New insight into optimal protein dosing for critically ill patients

A study from Penn Nursing’s Charlene Compher and colleagues found that higher protein didn’t help this ICU patient population, and for those with acute kidney failure it actually caused harm.

Image of a person laying in a hospital bed, with a pulse oximeter on their finger.
(Image: iStock)

How much protein is the appropriate amount for critically ill patients in intensive care? “This has been one of the burning questions in the field of clinical nutrition support,” says Charlene Compher, a professor of nutrition science in Penn’s School of Nursing.

A paper she and colleagues published in The Lancet sheds some light. According to findings from this collaboration, which included researchers from more than a dozen institutions in seven countries, more protein than the typical dosage did not benefit these patients, and, in the case of those with acute kidney failure, it actually caused harm.

“The findings were counter to what we would’ve expected,” Compher says.

As a researcher and clinician, Compher has spent the better part of a decade trying to understand malnutrition in clinical settings. In her field, protein has been touted as an important tool to help critically ill patients maintain muscle mass and physical function and to improve clinical outcomes. Yet Compher and colleagues couldn’t say for certain whether the usual dose or a higher one was optimal—the data simply didn’t exist—so they created a clinical trial to fill that void.

Charlene Compher
Charlene Compher is a professor of nutrition science, director of Graduate Nutrition Programs, and an advanced practice dietitian specialist in the School of Nursing. (Image: Courtesy of School of Nursing)

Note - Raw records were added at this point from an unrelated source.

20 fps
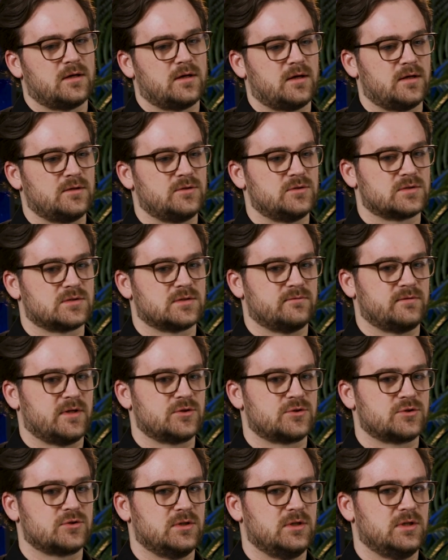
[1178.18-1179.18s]
I just
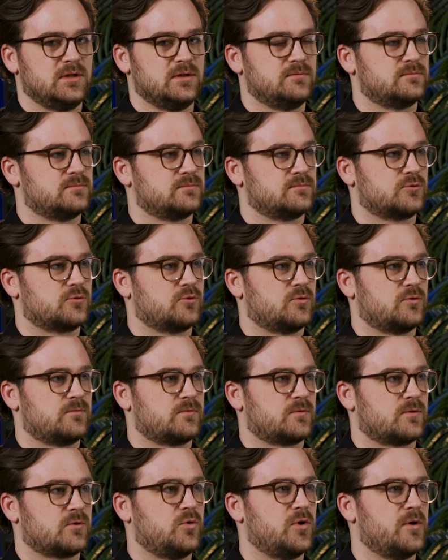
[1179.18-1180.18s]
eventually
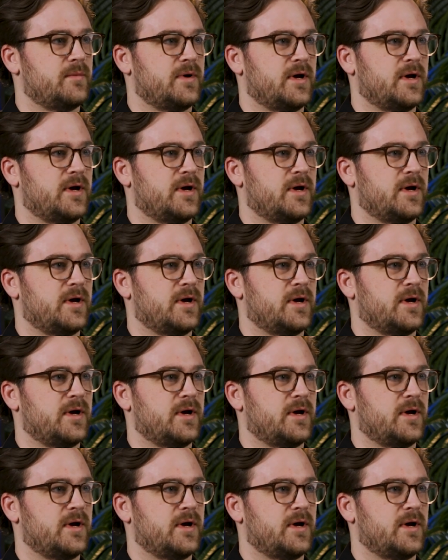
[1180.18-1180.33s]
quit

They weren’t starting from scratch, however. For the past 20 years, a registry has existed where clinicians from participating sites can voluntarily add data on nutrition practices and outcomes. That’s where Compher and colleagues turned for the Effect of Higher Protein Dosing in Critically Ill Patients Trial. They formulated a protocol that would test how protein dose affected the time to discharge for critically ill patients, as well as mortality at 60 days.  

Between Jan. 17, 2018, and Dec. 3, 2021, they enrolled and randomized 1,301 patients 18 years or older from 85 different intensive care units (ICUs) in 15 countries. The patients had to have been in the ICU 96 hours or less, with the expectation that they would remain on a mechanical ventilator for the next two days, at a minimum. They also had to have one of five nutritional risk factors, like low or high body mass index, malnutrition, or frailty.

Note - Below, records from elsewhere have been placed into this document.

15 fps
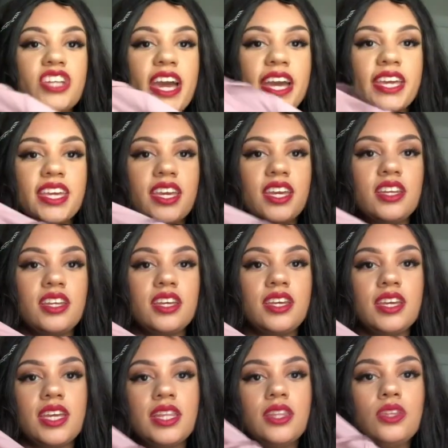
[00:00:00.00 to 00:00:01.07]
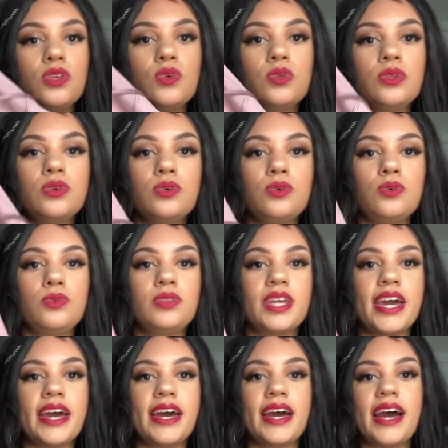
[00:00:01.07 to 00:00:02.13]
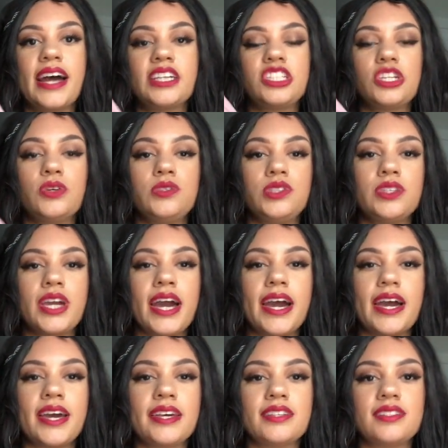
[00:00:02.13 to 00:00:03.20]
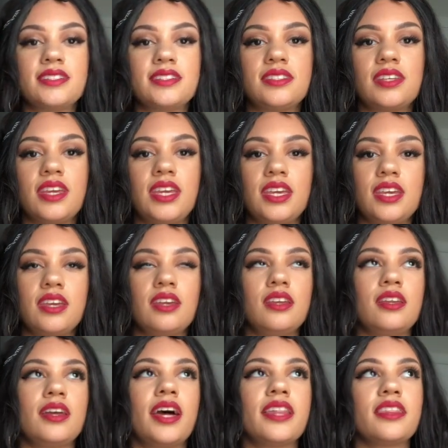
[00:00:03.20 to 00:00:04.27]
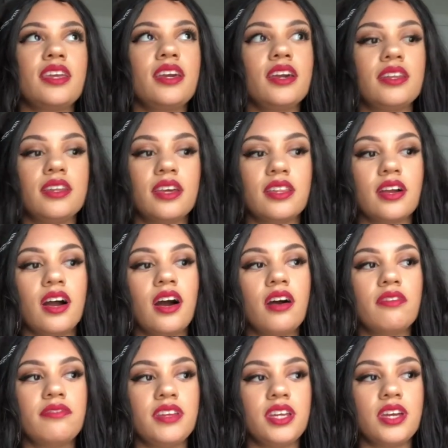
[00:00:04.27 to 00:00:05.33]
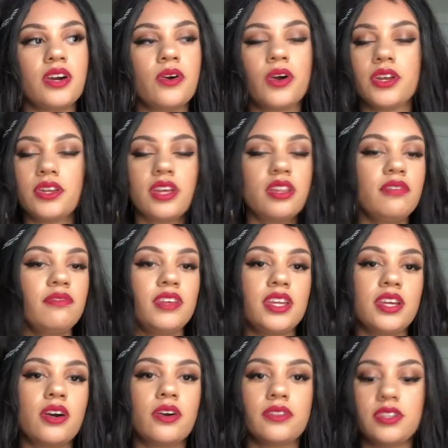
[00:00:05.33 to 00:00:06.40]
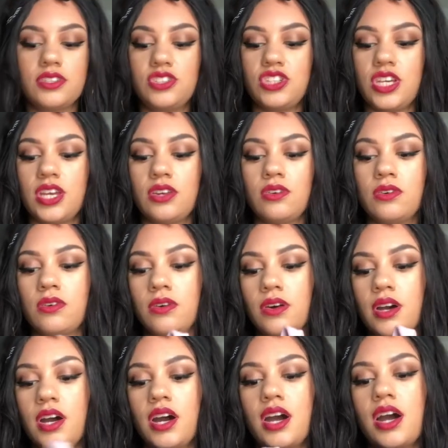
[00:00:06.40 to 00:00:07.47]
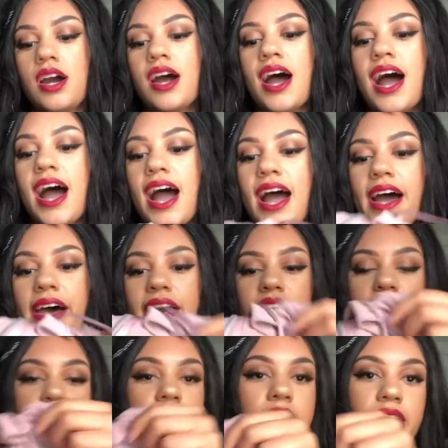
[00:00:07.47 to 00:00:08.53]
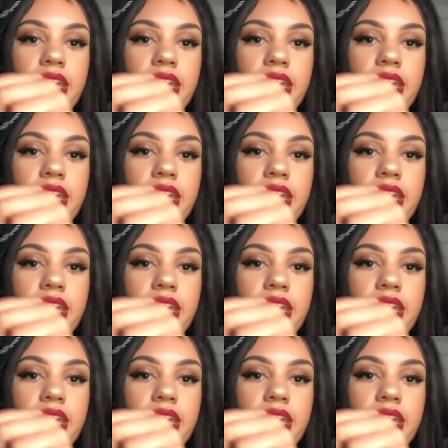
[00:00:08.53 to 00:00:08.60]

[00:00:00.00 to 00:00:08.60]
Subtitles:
jacket in Nulu that I showed you guys in, I think, another haul video or another video on this channel. I just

The control group received regular protein dosing, and the experimental group received a higher dose. “Then we had to move mountains to deliver the specific amount of protein,” Compher says. “The clinical dietitians were going to the patients’ bedside every day, looking at what they got the previous day, adjusting to make sure they didn’t get behind. There were a lot of clinical data to collect because we watched the protein intake for 28 days,” four times as long as most ICU-centered clinical trials.  

Statistical analysis that followed showed no difference in outcomes between the two groups. “We hypothesized that higher protein would be better,” but it wasn’t, Compher says. “This is essentially a negative study.”

One finding did stand out, however: Extra protein turned out to harm patients with acute kidney injury and multiple organ failure. “We don’t know why, mechanistically, they had higher mortality, but they did,” she says. “We always worry about harm. We want to do no harm. So now that we know this about patients with acute kidney injury, I think we need to give them a more usual protein dose.”

Despite enrolling fewer than the 4,000 patients the researchers had originally intended, Compher says these findings provide clinicians some much-needed clarity. And yet there’s still more to learn, with next-step research already underway, including work Compher’s doing on malnutrition, and on obesity and protein dosing. She also hopes to dig deeper into the kidney-patient anomaly.

“The fact that this was an international collaboration and a volunteer effort is significant,” Compher says. “It speaks volumes about what people working in clinical settings can do when we’re able to put our heads together.”

Charlene Compher is a professor of nutrition science, director of Graduate Nutrition Programs, and an advanced practice dietitian specialist in the School of Nursing at the University of Pennsylvania.

Other co-authors of The Lancet paper, on behalf of the clinical trial team, are Queen’s University’s Daren K. Heyland, Luis Ortiz-Reyes, Xuran Jiang, and Andrew G. Day, also of Kingston Health Sciences Centre; Jayshil Patel of the Medical College of Wisconsin; Todd W. Rice of Vanderbilt University Medical Center; Danielle E. Bear of Guy’s and St. Thomas’ NHS Foundation Trust; Zheng-Yii Lee of the University of Malaya; Victoria C. González of Unidad de Soporte Metabólico y Nutricional Sanatorio Allende; Kevin O’Reilly of King’s College Hospital NHS Foundation Trust; Racquel Regala of Legacy Salmon Creek Medical Center; Courtney Wedemire of Abbotsford Regional Hospital; Miguel Ibarra-Estrada of the Universidad de Guadalajara; and Christian Stoppe of University Hospital, Würzburg, and Charité Berlin.